A Chinese attack tool, dubbed PinkStats, is being actively used to infect South Korean university networks and install denial-of-service attack tools, security firm Seculert stated in a June 25 analysis of the malware.
PinkStats has infected at least 1,000 computer systems, mostly in educational institutions within the country, using a technique known as Address Resolution Protocol (ARP) poisoning to insert data into network requests and infect additional systems in the compromised network.
Several Chinese-speaking groups are using the malware and the command-and-control server software to manage a number of campaigns, Aviv Raff, chief technology officer for Seculert, told eWEEK. Although no evidence exists that the groups have any relationship with the Chinese government, the tools are in Chinese and the attackers appear to be focused on strategically important targets for China, he said.

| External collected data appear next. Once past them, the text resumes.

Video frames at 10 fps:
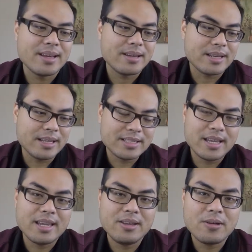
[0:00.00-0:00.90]
Let's
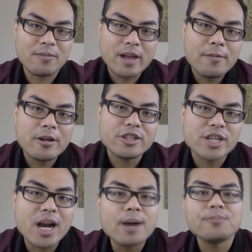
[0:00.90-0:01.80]
say you apply for a
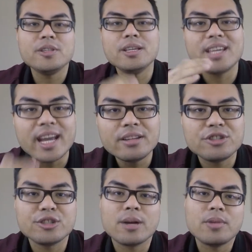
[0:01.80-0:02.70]
job, you get a
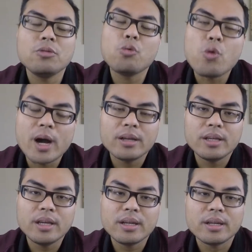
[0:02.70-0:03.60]
job that you
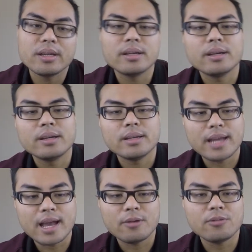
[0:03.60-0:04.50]
wanted.
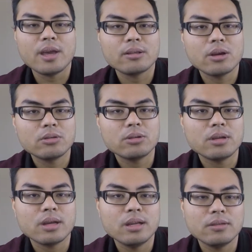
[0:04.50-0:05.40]
Now you have to go to
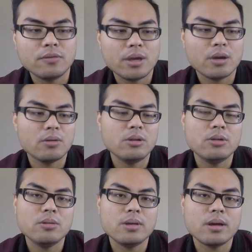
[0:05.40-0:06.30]
your interview, you
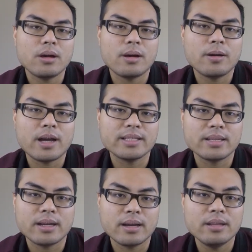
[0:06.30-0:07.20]
do your
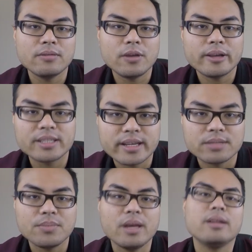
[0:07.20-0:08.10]
interview
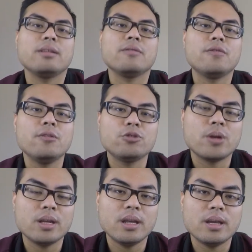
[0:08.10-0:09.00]
assessment, your field
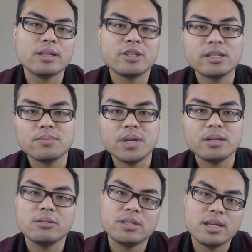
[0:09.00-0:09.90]
training
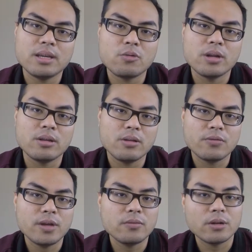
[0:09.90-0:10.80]
assessment to see whether you're
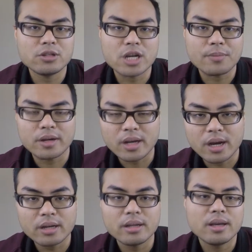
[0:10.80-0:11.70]
fit for the job or
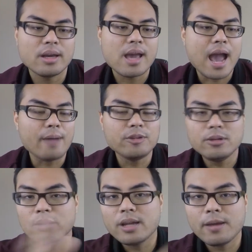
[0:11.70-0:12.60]
not. After
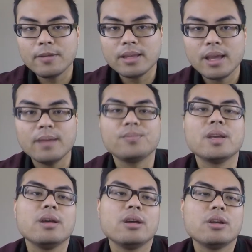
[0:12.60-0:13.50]
you've done everything,
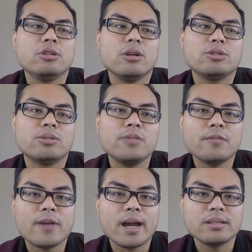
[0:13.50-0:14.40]
your
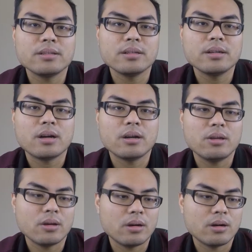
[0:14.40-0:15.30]
supervisor or
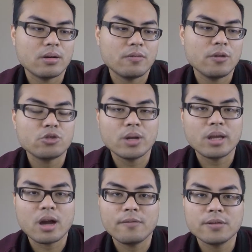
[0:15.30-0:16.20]
your field
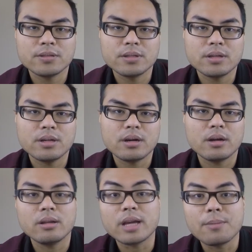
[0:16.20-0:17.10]
training officer
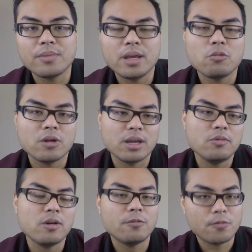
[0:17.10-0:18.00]
or the company will give
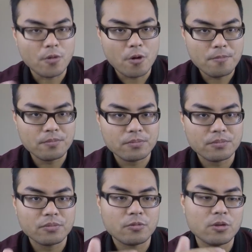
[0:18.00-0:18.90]
you a form
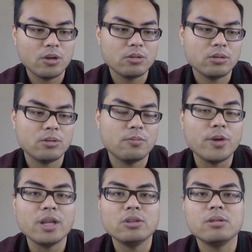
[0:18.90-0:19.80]
for you to
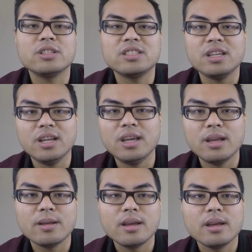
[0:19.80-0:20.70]
bring to the
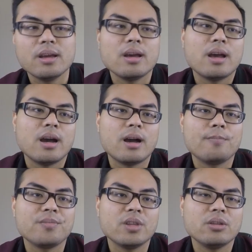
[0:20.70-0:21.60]
city.
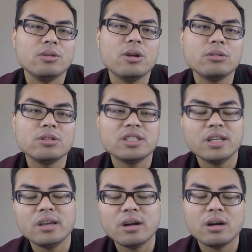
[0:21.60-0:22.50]
You go to a
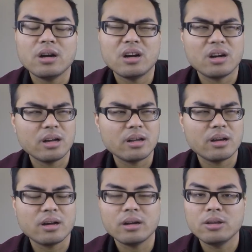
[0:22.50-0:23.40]
city hall
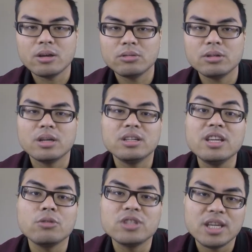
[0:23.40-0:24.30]
or you go to the
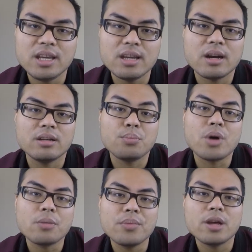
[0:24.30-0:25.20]
DOT or
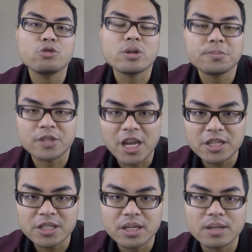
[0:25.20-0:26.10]
Department of
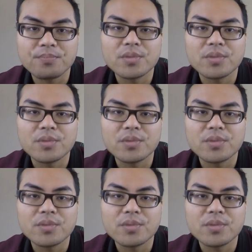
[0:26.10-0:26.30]
Transportation.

“They are trying to get into the network to gain more computational power in addition to gaining access to intellectual property from those universities,” Raff said. “My guess is that this is more likely hacktivists working under nation-states, rather than cyber-criminals, because they don’t just try to infect machines opportunistically.”
The issue of nation-state hacking has become a major political issue. In early June, high-level diplomatic talks between the United States and China addressed cyber-attacks and the theft of intellectual property from U.S. companies. While U.S. politicians blame China for the epidemic of attacks that have taken terabytes of information from corporate and government services, Chinese officials have pointed to evidence connecting the U.S. with the Stuxnet attack on Iranian nuclear processing capability.
Smaller nations have become a hotbed of hacking activity as well. Destructive cyber-attacks against a Saudi Arabian oil conglomerate and massive denial-of-service attacks against U.S. financial institutions have been blamed on Iran. Meanwhile, North Korea has allegedly mounted its own campaign of destructive attacks against South Korea.
PinkStats may be related to the latter campaign. The Chinese tool downloads a program known as “Zxarps,” which allows the attackers to use ARP poisoning to infect other machines on the network. In such an attack, a compromised machine can use the ARP to redirect traffic from its intended recipient to the infected systems. The technique allows the attacker to send malicious traffic to other potential victims and further infect a network.
The malware’s aim of building a botnet within South Korean education institutions capable of conducting a massive denial-of-service attack is the first evidence that Chinese actors may be behind attacks on South Korea, Raff stated in the blog post.
“While it was speculated that the Chinese are behind the recent DDoS [distributed denial-of-service] attack against South Korea’s critical infrastructure, PinkStats seems to be the first real proof that Chinese-speaking adversaries are indeed targeting South Koreans,” he stated.
The malware uses digital signatures to fool users into installing additional components, including using a signature for a nonexistent company with “Microsoft Corporation” as the product name.
To date, the attackers have not used the DDoS attack functionality, Raff said.